Amy Goldstein is a visiting fellow in Economic Studies, affiliated with the Center on Health Policy and the Center on Economic Security and Opportunity. She joins Brookings from The Washington Post, where she was a staff writer for 36 years. She spent a decade as the newspaper’s national health care policy writer and has written widely about social policy issues, including Medicaid and Medicare, the Affordable Care Act, Social Security, and other aspects of the social safety net. She also was a White House correspondent and covered notable news events, from the Monica Lewinsky scandal to Supreme Court nominations. Goldstein shared the 2002 Pulitzer Prize for national reporting for the Washington Post’s coverage of 9-11 and the government’s response to the attacks. And she was a finalist for the 2009 Pulitzer Prize for national reporting for an investigative series she co-wrote on medical treatment of immigrants in federal detention.
She is the author of “Janesville: An American Story”—a close-up of a small Midwestern city that lost thousands of jobs during the Great Recession when the oldest operating General Motors assembly plant shut down. “Janesville” is the winner of the Financial Times & McKinsey Business Book of the Year and the J. Anthony Lukas Book Prize, the nation’s top prize for narrative nonfiction.

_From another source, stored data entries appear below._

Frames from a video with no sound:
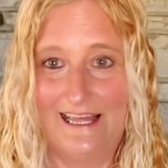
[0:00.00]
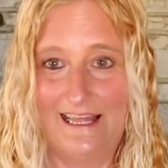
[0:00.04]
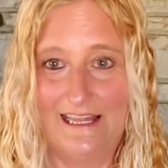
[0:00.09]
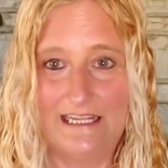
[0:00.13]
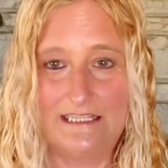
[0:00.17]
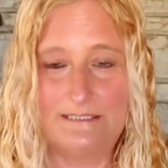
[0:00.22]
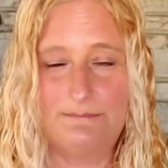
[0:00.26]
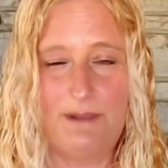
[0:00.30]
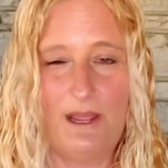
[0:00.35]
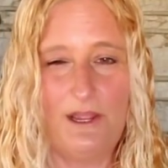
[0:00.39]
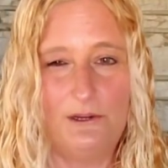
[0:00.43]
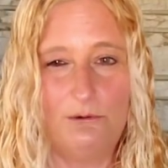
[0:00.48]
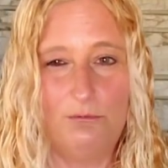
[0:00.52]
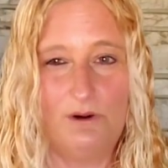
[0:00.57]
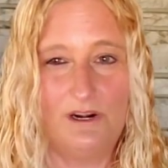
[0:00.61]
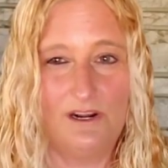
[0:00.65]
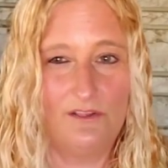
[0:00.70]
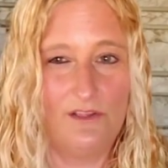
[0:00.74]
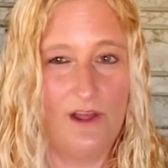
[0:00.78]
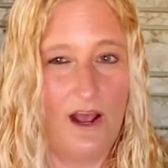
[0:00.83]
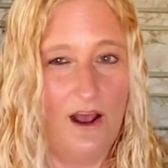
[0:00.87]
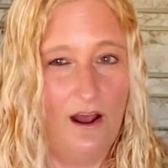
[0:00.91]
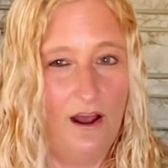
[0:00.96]
That's probably
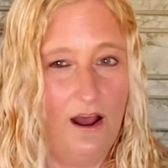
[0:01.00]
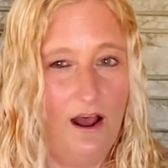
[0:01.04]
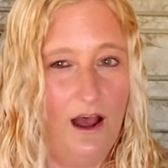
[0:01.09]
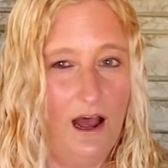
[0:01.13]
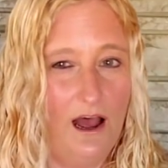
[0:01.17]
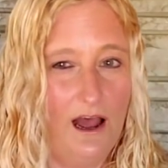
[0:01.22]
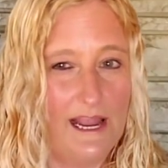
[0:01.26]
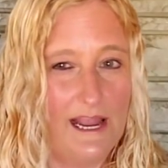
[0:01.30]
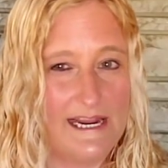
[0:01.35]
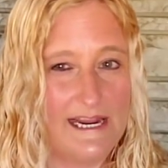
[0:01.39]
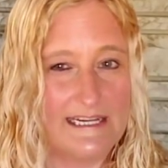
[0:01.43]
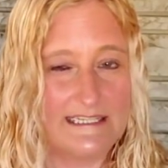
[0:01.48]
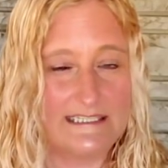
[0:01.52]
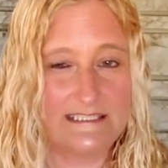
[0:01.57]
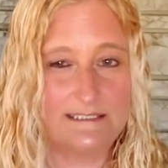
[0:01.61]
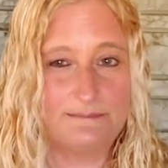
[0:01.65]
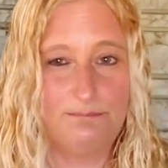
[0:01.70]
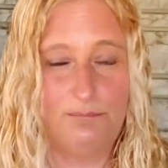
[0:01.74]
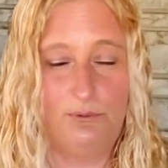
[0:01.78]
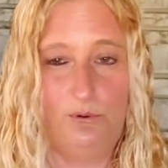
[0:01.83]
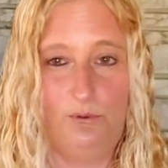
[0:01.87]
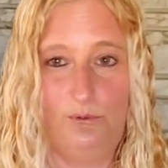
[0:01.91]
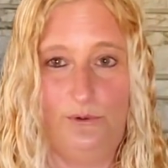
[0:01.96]
one of the
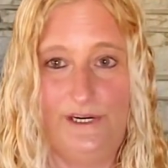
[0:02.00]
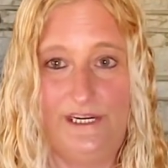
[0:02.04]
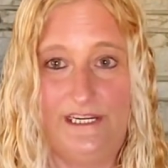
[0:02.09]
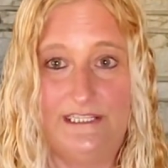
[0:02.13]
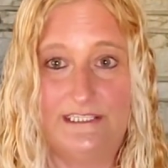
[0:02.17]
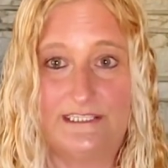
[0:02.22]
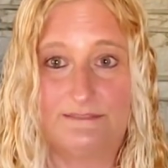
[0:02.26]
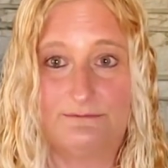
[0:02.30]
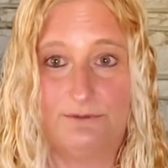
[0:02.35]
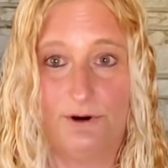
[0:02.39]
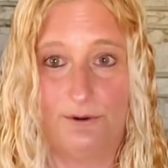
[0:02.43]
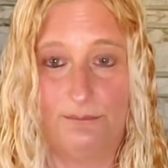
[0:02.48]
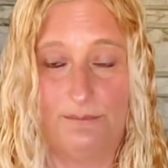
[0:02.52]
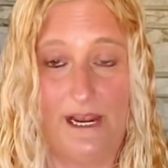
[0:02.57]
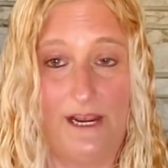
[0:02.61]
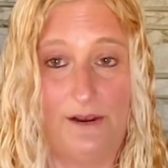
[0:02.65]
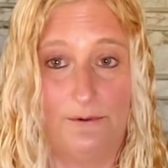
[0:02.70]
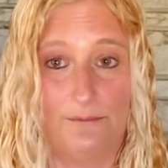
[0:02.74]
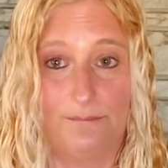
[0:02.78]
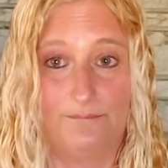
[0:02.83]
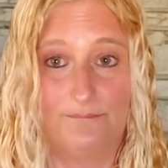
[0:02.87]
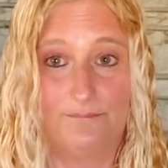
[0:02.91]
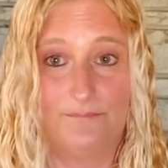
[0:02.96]
highest points for a
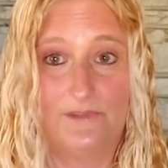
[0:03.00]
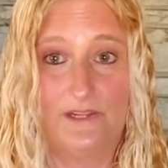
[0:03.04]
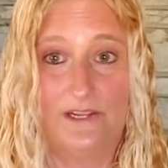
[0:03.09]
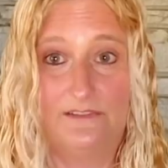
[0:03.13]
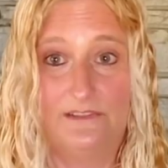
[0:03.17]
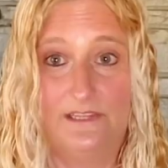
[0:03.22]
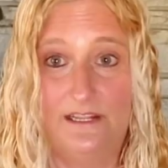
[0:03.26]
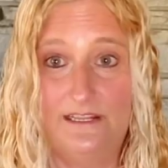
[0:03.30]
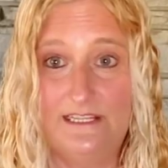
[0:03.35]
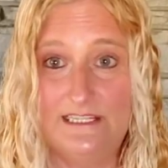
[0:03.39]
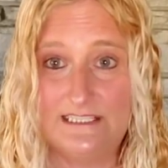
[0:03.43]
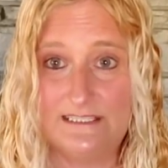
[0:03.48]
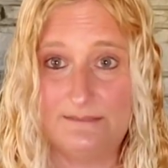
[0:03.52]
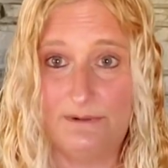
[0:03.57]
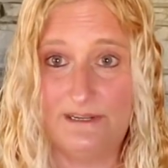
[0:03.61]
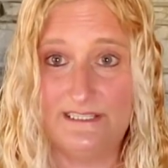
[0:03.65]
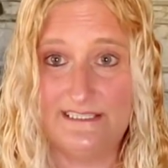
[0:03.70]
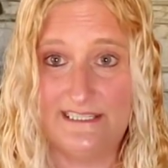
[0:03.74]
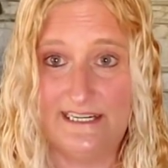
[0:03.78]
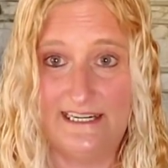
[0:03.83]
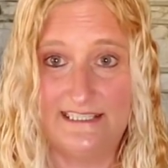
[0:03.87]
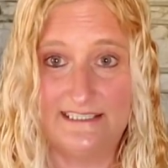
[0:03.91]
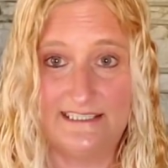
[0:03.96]
mountain. Now, this
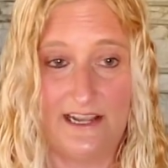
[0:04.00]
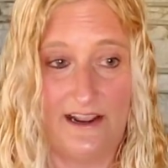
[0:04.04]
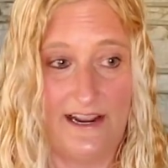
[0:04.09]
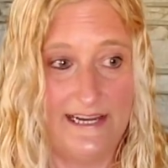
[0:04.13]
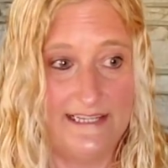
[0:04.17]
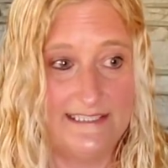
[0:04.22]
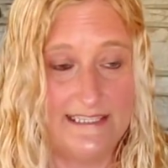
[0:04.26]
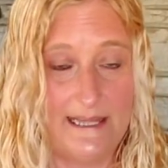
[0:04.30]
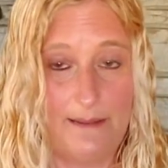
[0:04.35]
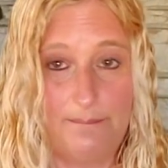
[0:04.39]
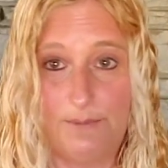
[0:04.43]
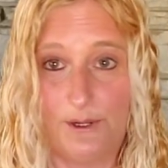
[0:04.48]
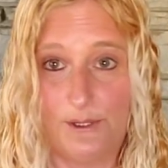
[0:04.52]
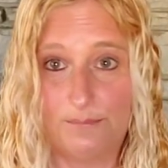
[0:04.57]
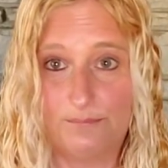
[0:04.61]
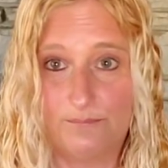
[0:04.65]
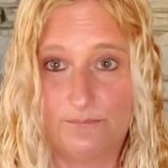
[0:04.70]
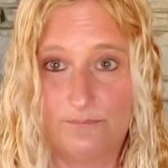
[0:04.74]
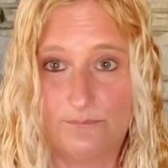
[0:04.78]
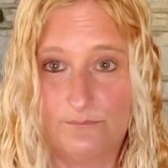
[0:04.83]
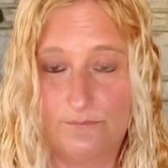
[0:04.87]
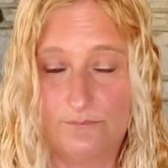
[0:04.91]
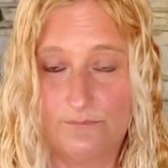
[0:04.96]
wasn't as high as that,
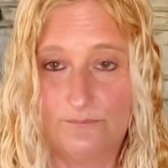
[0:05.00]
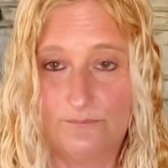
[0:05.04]
but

Goldstein holds an A.B. in American Civilization from Brown University. She has been a fellow at Harvard University at the Nieman Foundation for Journalism and at the Radcliffe Institute for Advanced Study. She has been a visiting scholar at the University of Wisconsin-Madison Institute for Research on Poverty, a public policy scholar at the Woodrow Wilson International Center for Scholars, and a practitioner fellow at the Georgetown University Kalmanovitz Initiative for Labor and the Working Poor.